## [REQUIREMENT]
The listing below should be written out again word for word, please.

···

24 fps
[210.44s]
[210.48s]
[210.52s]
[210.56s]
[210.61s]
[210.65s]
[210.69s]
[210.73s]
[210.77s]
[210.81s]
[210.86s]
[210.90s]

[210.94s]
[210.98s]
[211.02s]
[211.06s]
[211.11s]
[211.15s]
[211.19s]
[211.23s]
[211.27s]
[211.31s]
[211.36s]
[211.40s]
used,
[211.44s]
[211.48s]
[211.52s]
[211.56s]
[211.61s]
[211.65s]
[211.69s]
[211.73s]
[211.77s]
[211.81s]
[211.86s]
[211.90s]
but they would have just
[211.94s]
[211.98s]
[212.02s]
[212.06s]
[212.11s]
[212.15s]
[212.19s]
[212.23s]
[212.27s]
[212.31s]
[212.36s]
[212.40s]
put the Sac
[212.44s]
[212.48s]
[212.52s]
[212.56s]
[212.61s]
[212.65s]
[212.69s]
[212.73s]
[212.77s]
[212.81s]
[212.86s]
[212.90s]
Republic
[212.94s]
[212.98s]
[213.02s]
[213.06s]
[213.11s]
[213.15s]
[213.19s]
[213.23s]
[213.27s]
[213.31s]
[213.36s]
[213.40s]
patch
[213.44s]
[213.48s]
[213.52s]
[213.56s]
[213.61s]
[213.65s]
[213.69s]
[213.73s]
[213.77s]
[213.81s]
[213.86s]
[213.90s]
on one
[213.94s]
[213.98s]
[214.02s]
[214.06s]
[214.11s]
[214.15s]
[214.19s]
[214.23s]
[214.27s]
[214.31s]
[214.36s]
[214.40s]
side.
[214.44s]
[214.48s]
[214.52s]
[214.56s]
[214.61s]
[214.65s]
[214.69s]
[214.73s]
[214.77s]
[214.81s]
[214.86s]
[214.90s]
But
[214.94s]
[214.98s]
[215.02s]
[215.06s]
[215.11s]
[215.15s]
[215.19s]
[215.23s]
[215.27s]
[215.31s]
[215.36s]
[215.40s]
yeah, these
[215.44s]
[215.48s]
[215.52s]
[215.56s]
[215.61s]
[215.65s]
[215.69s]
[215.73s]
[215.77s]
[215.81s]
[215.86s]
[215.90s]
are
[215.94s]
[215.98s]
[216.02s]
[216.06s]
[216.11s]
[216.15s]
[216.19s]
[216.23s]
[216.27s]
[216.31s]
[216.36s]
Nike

···

## [SOLUTION FOR THIS PROBLEM]
24 fps
[210.44s]
[210.48s]
[210.52s]
[210.56s]
[210.61s]
[210.65s]
[210.69s]
[210.73s]
[210.77s]
[210.81s]
[210.86s]
[210.90s]

[210.94s]
[210.98s]
[211.02s]
[211.06s]
[211.11s]
[211.15s]
[211.19s]
[211.23s]
[211.27s]
[211.31s]
[211.36s]
[211.40s]
used,
[211.44s]
[211.48s]
[211.52s]
[211.56s]
[211.61s]
[211.65s]
[211.69s]
[211.73s]
[211.77s]
[211.81s]
[211.86s]
[211.90s]
but they would have just
[211.94s]
[211.98s]
[212.02s]
[212.06s]
[212.11s]
[212.15s]
[212.19s]
[212.23s]
[212.27s]
[212.31s]
[212.36s]
[212.40s]
put the Sac
[212.44s]
[212.48s]
[212.52s]
[212.56s]
[212.61s]
[212.65s]
[212.69s]
[212.73s]
[212.77s]
[212.81s]
[212.86s]
[212.90s]
Republic
[212.94s]
[212.98s]
[213.02s]
[213.06s]
[213.11s]
[213.15s]
[213.19s]
[213.23s]
[213.27s]
[213.31s]
[213.36s]
[213.40s]
patch
[213.44s]
[213.48s]
[213.52s]
[213.56s]
[213.61s]
[213.65s]
[213.69s]
[213.73s]
[213.77s]
[213.81s]
[213.86s]
[213.90s]
on one
[213.94s]
[213.98s]
[214.02s]
[214.06s]
[214.11s]
[214.15s]
[214.19s]
[214.23s]
[214.27s]
[214.31s]
[214.36s]
[214.40s]
side.
[214.44s]
[214.48s]
[214.52s]
[214.56s]
[214.61s]
[214.65s]
[214.69s]
[214.73s]
[214.77s]
[214.81s]
[214.86s]
[214.90s]
But
[214.94s]
[214.98s]
[215.02s]
[215.06s]
[215.11s]
[215.15s]
[215.19s]
[215.23s]
[215.27s]
[215.31s]
[215.36s]
[215.40s]
yeah, these
[215.44s]
[215.48s]
[215.52s]
[215.56s]
[215.61s]
[215.65s]
[215.69s]
[215.73s]
[215.77s]
[215.81s]
[215.86s]
[215.90s]
are
[215.94s]
[215.98s]
[216.02s]
[216.06s]
[216.11s]
[216.15s]
[216.19s]
[216.23s]
[216.27s]
[216.31s]
[216.36s]
Nike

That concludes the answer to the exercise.